Records from a data collection
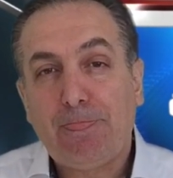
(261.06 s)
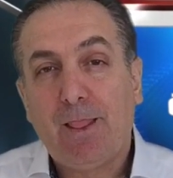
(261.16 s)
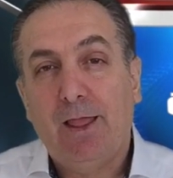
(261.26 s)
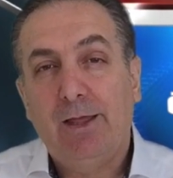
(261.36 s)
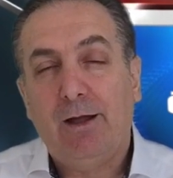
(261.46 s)

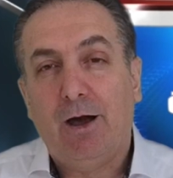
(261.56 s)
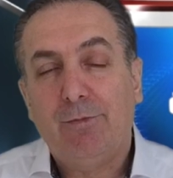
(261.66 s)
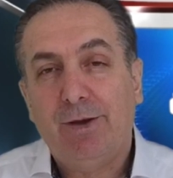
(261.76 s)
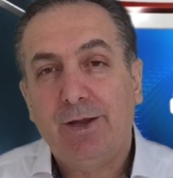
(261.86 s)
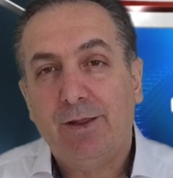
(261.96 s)
e,
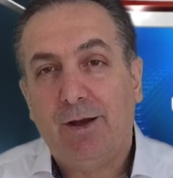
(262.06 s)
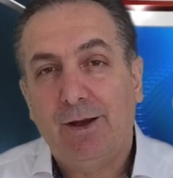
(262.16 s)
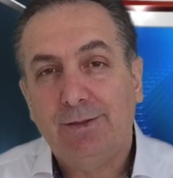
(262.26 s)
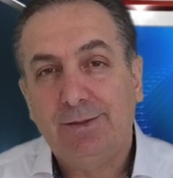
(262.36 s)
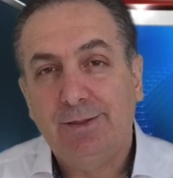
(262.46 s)
Almanya'da
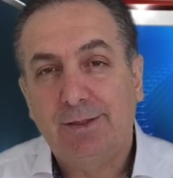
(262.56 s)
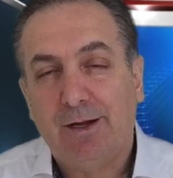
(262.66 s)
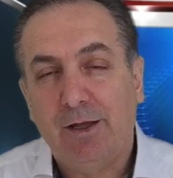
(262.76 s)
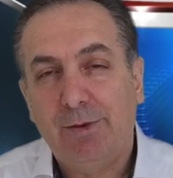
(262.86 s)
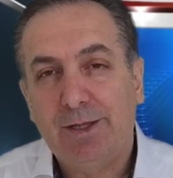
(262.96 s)
hayatını
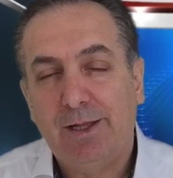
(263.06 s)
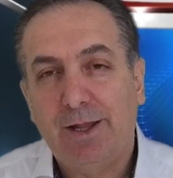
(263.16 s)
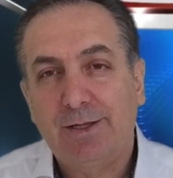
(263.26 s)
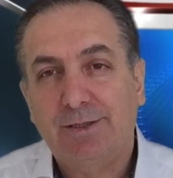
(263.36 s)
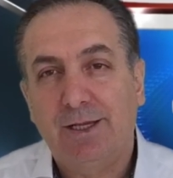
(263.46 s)

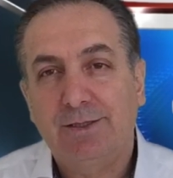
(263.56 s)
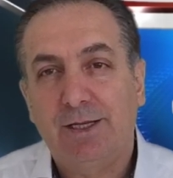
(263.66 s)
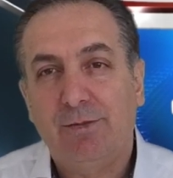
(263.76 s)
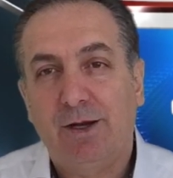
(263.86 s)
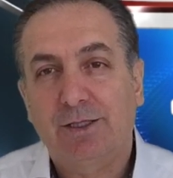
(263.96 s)
kaybedenlerin
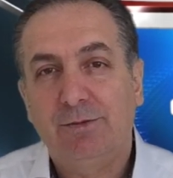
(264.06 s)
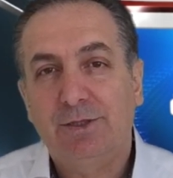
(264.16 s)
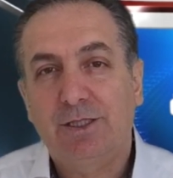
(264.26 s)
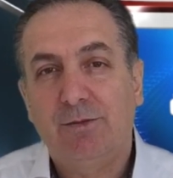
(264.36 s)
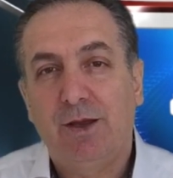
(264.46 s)
sayısına
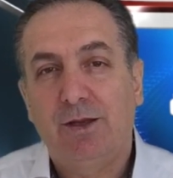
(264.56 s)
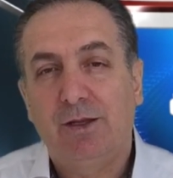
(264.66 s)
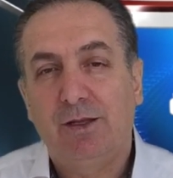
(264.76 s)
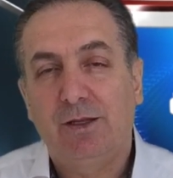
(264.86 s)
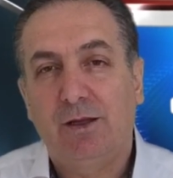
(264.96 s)
baktığımız zaman
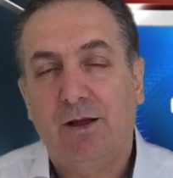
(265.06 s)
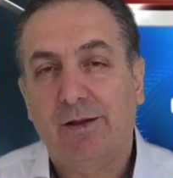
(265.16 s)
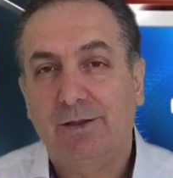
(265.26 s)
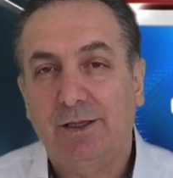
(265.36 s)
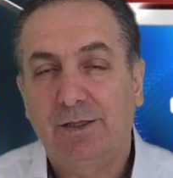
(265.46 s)
e,
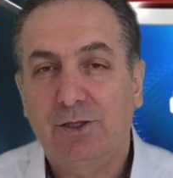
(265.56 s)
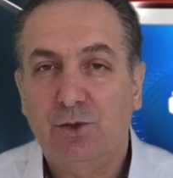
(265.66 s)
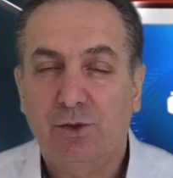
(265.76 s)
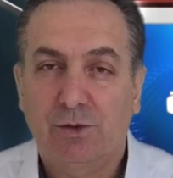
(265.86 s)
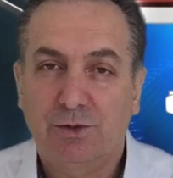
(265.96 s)
hakikaten de
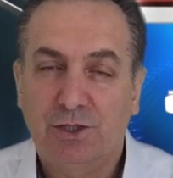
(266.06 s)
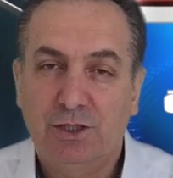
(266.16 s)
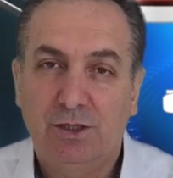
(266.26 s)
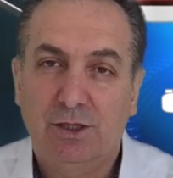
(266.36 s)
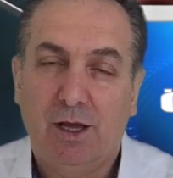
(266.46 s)
çok
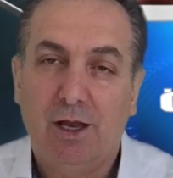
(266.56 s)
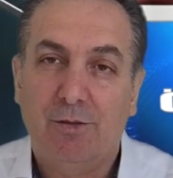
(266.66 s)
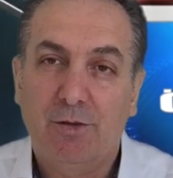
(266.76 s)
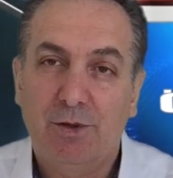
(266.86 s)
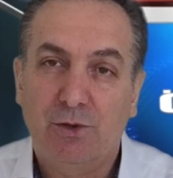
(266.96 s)
ciddi
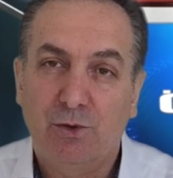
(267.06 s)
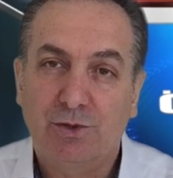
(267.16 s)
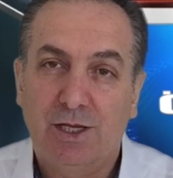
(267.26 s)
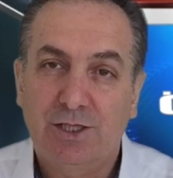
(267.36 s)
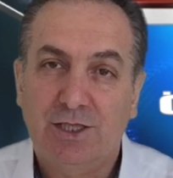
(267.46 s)
anlamda bir
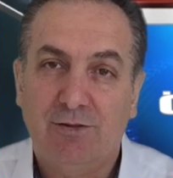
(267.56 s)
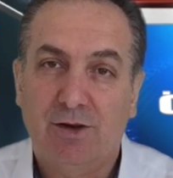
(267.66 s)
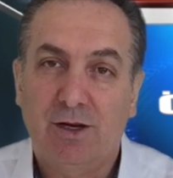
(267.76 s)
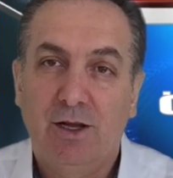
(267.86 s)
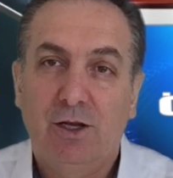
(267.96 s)
yükseliş de
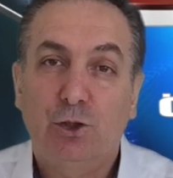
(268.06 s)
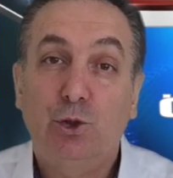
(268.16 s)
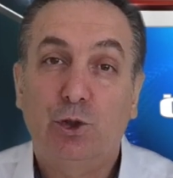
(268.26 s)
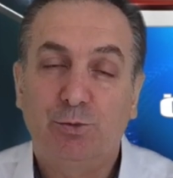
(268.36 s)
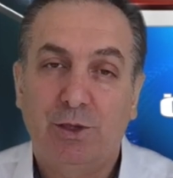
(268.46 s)
var.
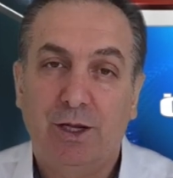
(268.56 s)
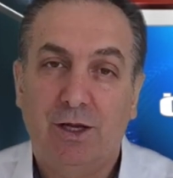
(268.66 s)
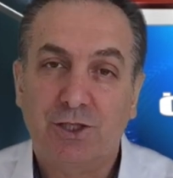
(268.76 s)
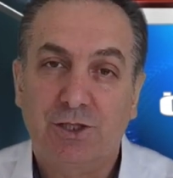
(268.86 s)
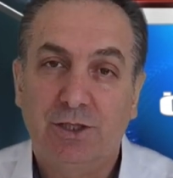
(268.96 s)
4000'i
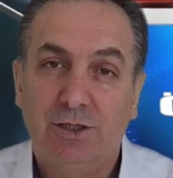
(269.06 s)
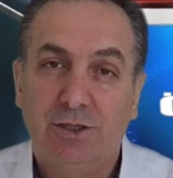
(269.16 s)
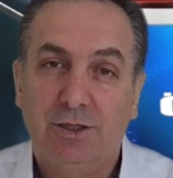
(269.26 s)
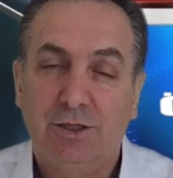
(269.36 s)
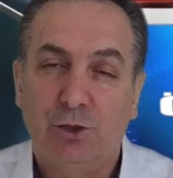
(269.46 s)
aştı.
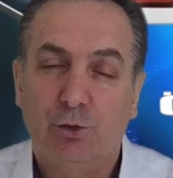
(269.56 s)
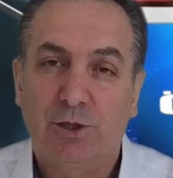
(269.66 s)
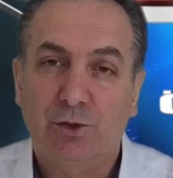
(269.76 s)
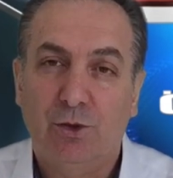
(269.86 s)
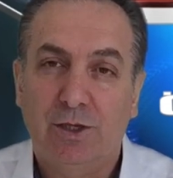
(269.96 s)
E,
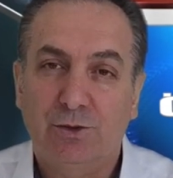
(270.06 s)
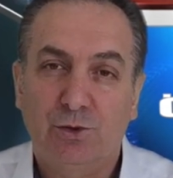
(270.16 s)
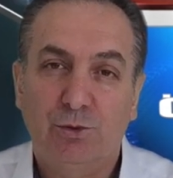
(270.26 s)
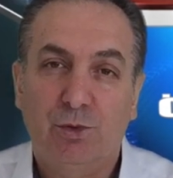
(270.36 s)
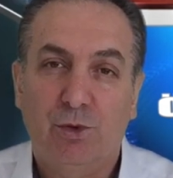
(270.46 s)
Robert Koch
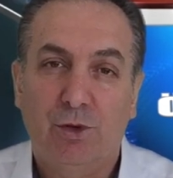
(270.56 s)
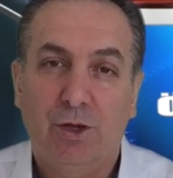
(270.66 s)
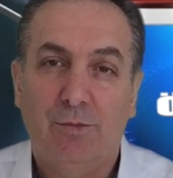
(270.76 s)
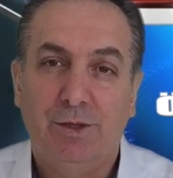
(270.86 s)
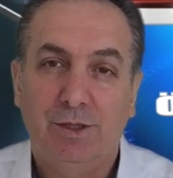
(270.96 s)
Enstitüsü bu
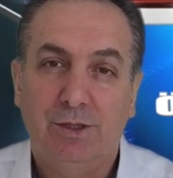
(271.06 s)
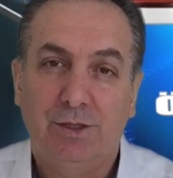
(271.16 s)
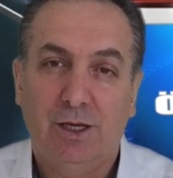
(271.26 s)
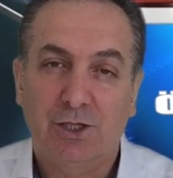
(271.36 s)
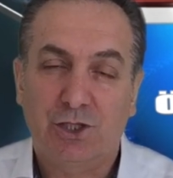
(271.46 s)
konuda bir
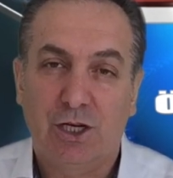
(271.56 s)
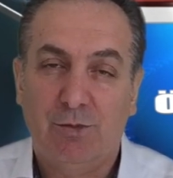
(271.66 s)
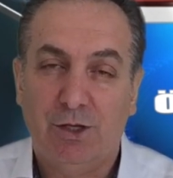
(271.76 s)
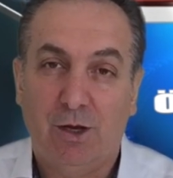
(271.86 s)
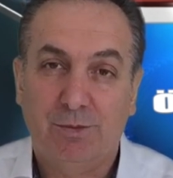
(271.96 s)
e,
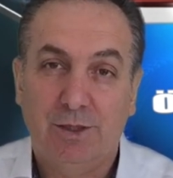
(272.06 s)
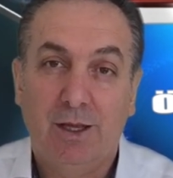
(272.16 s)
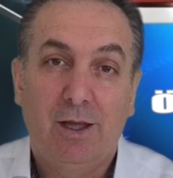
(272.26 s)
açıklama yaptı.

* PROBLEM REQUIREMENTS
Above are the records; reproduce them exactly and leave out the pictures.

* SOLUTION
(261.06 s)
(261.16 s)
(261.26 s)
(261.36 s)
(261.46 s)

(261.56 s)
(261.66 s)
(261.76 s)
(261.86 s)
(261.96 s)
e,
(262.06 s)
(262.16 s)
(262.26 s)
(262.36 s)
(262.46 s)
Almanya'da
(262.56 s)
(262.66 s)
(262.76 s)
(262.86 s)
(262.96 s)
hayatını
(263.06 s)
(263.16 s)
(263.26 s)
(263.36 s)
(263.46 s)

(263.56 s)
(263.66 s)
(263.76 s)
(263.86 s)
(263.96 s)
kaybedenlerin
(264.06 s)
(264.16 s)
(264.26 s)
(264.36 s)
(264.46 s)
sayısına
(264.56 s)
(264.66 s)
(264.76 s)
(264.86 s)
(264.96 s)
baktığımız zaman
(265.06 s)
(265.16 s)
(265.26 s)
(265.36 s)
(265.46 s)
e,
(265.56 s)
(265.66 s)
(265.76 s)
(265.86 s)
(265.96 s)
hakikaten de
(266.06 s)
(266.16 s)
(266.26 s)
(266.36 s)
(266.46 s)
çok
(266.56 s)
(266.66 s)
(266.76 s)
(266.86 s)
(266.96 s)
ciddi
(267.06 s)
(267.16 s)
(267.26 s)
(267.36 s)
(267.46 s)
anlamda bir
(267.56 s)
(267.66 s)
(267.76 s)
(267.86 s)
(267.96 s)
yükseliş de
(268.06 s)
(268.16 s)
(268.26 s)
(268.36 s)
(268.46 s)
var.
(268.56 s)
(268.66 s)
(268.76 s)
(268.86 s)
(268.96 s)
4000'i
(269.06 s)
(269.16 s)
(269.26 s)
(269.36 s)
(269.46 s)
aştı.
(269.56 s)
(269.66 s)
(269.76 s)
(269.86 s)
(269.96 s)
E,
(270.06 s)
(270.16 s)
(270.26 s)
(270.36 s)
(270.46 s)
Robert Koch
(270.56 s)
(270.66 s)
(270.76 s)
(270.86 s)
(270.96 s)
Enstitüsü bu
(271.06 s)
(271.16 s)
(271.26 s)
(271.36 s)
(271.46 s)
konuda bir
(271.56 s)
(271.66 s)
(271.76 s)
(271.86 s)
(271.96 s)
e,
(272.06 s)
(272.16 s)
(272.26 s)
açıklama yaptı.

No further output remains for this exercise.